● REQUIREMENT: Would you copy out, exactly as written, each line from the one containing "(612.40 s to 613.40 s)" to the end of the records below?

● SOURCE DATA:
---

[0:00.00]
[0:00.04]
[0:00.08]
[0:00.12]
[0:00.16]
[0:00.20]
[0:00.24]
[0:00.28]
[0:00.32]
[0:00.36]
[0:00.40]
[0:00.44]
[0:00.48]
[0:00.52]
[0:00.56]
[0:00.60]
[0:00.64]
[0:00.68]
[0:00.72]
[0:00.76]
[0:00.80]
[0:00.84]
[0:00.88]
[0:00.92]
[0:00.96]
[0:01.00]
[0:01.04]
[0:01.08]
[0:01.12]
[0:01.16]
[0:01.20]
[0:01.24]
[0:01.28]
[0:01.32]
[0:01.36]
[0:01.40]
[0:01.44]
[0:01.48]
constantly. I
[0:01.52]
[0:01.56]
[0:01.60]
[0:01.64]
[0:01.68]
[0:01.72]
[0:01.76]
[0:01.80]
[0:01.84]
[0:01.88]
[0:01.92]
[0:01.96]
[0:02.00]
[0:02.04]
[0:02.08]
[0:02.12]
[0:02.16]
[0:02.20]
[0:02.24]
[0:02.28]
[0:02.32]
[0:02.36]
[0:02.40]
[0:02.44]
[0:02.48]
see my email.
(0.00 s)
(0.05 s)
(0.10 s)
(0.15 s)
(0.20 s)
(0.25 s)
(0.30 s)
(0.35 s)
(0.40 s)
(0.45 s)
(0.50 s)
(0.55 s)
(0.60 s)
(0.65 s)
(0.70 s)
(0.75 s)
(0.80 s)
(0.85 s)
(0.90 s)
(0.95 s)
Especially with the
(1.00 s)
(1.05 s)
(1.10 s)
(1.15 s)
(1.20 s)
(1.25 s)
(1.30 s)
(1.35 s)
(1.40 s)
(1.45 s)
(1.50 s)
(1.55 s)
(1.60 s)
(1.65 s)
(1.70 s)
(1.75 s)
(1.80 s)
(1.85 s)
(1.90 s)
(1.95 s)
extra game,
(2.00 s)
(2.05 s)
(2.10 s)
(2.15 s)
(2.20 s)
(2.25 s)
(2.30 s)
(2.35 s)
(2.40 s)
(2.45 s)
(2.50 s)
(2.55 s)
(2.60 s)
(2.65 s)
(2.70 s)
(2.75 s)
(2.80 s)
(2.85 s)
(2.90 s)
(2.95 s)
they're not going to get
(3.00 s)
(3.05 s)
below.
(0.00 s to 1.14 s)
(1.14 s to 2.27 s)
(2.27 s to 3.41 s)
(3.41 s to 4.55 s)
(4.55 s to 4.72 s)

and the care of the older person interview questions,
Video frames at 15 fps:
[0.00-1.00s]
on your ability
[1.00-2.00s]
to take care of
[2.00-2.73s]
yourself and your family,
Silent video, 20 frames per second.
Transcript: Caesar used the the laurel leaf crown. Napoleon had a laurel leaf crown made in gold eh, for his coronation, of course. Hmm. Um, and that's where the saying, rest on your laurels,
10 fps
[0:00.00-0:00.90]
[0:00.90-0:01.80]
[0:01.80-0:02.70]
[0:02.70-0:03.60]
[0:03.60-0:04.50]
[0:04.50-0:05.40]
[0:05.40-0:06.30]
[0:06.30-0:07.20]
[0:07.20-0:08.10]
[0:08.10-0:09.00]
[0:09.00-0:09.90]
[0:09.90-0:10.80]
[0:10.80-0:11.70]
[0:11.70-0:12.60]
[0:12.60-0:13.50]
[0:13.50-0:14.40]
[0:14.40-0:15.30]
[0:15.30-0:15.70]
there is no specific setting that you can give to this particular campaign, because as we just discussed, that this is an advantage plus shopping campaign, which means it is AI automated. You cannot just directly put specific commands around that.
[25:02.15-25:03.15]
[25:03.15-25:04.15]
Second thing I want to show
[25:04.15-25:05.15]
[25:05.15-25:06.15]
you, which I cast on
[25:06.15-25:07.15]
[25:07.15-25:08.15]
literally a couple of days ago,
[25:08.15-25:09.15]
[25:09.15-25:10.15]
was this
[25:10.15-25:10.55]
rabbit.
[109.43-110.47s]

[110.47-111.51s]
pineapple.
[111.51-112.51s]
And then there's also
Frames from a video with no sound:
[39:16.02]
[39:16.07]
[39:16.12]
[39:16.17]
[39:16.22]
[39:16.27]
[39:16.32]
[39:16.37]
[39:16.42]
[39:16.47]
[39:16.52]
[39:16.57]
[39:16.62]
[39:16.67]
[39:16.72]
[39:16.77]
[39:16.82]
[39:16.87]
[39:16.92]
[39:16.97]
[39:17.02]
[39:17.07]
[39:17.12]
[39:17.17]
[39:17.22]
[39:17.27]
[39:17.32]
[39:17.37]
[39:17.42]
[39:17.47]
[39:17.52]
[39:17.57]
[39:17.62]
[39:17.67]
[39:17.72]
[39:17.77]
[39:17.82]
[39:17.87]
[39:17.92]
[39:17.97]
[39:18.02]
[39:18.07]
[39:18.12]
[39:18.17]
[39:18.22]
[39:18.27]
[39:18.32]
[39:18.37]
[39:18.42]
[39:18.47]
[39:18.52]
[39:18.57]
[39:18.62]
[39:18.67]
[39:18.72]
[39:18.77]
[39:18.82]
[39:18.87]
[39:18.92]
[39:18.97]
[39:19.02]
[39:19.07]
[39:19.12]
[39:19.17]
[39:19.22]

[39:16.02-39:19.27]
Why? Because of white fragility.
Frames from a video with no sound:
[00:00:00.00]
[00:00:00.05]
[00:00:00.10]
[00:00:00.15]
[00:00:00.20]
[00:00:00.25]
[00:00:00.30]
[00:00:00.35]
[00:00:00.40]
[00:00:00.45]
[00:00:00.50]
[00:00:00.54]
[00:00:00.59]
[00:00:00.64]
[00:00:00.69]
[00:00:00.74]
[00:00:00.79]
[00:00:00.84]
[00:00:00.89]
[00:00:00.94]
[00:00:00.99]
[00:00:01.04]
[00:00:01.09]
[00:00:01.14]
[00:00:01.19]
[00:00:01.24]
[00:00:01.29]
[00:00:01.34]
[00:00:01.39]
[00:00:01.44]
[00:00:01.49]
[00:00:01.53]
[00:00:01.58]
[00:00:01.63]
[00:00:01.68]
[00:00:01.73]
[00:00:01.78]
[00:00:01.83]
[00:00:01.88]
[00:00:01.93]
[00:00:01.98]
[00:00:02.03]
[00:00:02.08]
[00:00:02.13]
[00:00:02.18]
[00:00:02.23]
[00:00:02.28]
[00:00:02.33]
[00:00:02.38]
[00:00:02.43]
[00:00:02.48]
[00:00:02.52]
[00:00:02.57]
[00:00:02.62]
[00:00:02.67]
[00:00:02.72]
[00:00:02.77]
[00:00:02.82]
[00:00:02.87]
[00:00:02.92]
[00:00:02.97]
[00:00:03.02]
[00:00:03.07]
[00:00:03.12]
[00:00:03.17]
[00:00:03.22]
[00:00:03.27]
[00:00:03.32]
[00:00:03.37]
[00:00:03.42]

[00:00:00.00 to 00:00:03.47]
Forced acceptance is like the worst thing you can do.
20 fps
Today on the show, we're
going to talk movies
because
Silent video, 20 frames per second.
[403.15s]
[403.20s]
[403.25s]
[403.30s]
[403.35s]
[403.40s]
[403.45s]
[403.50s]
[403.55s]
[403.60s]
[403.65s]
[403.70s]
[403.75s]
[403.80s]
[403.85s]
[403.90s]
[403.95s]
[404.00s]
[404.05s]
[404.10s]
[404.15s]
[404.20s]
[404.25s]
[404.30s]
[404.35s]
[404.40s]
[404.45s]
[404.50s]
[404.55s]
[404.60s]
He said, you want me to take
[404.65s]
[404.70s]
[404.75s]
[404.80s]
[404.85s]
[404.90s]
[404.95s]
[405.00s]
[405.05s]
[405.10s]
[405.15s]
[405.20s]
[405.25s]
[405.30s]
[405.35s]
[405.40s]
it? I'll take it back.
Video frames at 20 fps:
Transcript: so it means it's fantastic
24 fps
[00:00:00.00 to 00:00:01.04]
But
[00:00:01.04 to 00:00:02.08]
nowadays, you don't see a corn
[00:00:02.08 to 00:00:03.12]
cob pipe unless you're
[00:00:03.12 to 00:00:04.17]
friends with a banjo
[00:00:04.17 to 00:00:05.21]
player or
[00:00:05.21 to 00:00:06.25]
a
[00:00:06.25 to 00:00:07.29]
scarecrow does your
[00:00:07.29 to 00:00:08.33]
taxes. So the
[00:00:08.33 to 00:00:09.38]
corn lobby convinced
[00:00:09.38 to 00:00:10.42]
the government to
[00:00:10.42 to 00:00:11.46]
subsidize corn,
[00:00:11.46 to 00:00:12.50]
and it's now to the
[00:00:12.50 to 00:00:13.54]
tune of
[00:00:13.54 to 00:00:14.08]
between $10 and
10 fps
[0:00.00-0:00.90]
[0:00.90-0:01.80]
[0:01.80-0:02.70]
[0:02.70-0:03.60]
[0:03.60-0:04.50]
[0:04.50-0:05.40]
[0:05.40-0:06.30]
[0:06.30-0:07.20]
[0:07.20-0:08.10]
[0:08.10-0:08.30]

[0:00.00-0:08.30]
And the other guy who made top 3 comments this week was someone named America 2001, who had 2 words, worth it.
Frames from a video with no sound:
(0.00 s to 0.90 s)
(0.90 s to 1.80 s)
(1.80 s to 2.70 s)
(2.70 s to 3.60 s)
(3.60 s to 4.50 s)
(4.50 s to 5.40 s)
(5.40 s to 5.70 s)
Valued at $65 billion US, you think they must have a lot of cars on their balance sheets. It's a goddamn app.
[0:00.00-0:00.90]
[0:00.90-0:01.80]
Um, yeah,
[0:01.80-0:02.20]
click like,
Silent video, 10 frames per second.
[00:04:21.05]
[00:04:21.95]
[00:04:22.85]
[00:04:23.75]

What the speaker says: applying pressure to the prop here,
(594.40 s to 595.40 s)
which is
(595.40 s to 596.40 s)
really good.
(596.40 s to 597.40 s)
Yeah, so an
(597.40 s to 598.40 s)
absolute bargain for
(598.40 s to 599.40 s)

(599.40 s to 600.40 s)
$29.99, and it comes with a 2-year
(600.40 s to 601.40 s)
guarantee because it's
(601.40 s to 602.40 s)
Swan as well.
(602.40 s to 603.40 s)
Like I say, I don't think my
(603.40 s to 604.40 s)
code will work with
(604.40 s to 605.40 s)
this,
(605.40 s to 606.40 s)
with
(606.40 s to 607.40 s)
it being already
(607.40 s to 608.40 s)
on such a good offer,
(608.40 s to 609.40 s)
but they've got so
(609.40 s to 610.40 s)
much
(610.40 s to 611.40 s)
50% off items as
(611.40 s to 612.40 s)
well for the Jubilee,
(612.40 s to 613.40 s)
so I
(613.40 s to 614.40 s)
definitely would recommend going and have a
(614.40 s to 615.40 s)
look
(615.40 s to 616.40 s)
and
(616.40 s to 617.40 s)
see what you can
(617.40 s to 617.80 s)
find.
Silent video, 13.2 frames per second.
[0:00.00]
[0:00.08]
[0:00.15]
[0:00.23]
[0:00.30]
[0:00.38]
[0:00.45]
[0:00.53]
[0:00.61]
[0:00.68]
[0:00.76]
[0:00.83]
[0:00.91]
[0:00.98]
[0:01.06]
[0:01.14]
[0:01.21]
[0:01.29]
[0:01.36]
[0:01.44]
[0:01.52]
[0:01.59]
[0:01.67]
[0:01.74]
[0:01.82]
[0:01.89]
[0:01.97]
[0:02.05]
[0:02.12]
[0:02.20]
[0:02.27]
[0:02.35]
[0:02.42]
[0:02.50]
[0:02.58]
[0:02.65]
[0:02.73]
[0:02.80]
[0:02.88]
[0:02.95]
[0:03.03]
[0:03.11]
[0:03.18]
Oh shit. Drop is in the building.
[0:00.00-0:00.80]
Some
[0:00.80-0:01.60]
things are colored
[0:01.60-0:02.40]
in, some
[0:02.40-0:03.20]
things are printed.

---

● FINISHED TASK:
(612.40 s to 613.40 s)
so I
(613.40 s to 614.40 s)
definitely would recommend going and have a
(614.40 s to 615.40 s)
look
(615.40 s to 616.40 s)
and
(616.40 s to 617.40 s)
see what you can
(617.40 s to 617.80 s)
find.
Silent video, 13.2 frames per second.
[0:00.00]
[0:00.08]
[0:00.15]
[0:00.23]
[0:00.30]
[0:00.38]
[0:00.45]
[0:00.53]
[0:00.61]
[0:00.68]
[0:00.76]
[0:00.83]
[0:00.91]
[0:00.98]
[0:01.06]
[0:01.14]
[0:01.21]
[0:01.29]
[0:01.36]
[0:01.44]
[0:01.52]
[0:01.59]
[0:01.67]
[0:01.74]
[0:01.82]
[0:01.89]
[0:01.97]
[0:02.05]
[0:02.12]
[0:02.20]
[0:02.27]
[0:02.35]
[0:02.42]
[0:02.50]
[0:02.58]
[0:02.65]
[0:02.73]
[0:02.80]
[0:02.88]
[0:02.95]
[0:03.03]
[0:03.11]
[0:03.18]
Oh shit. Drop is in the building.
[0:00.00-0:00.80]
Some
[0:00.80-0:01.60]
things are colored
[0:01.60-0:02.40]
in, some
[0:02.40-0:03.20]
things are printed.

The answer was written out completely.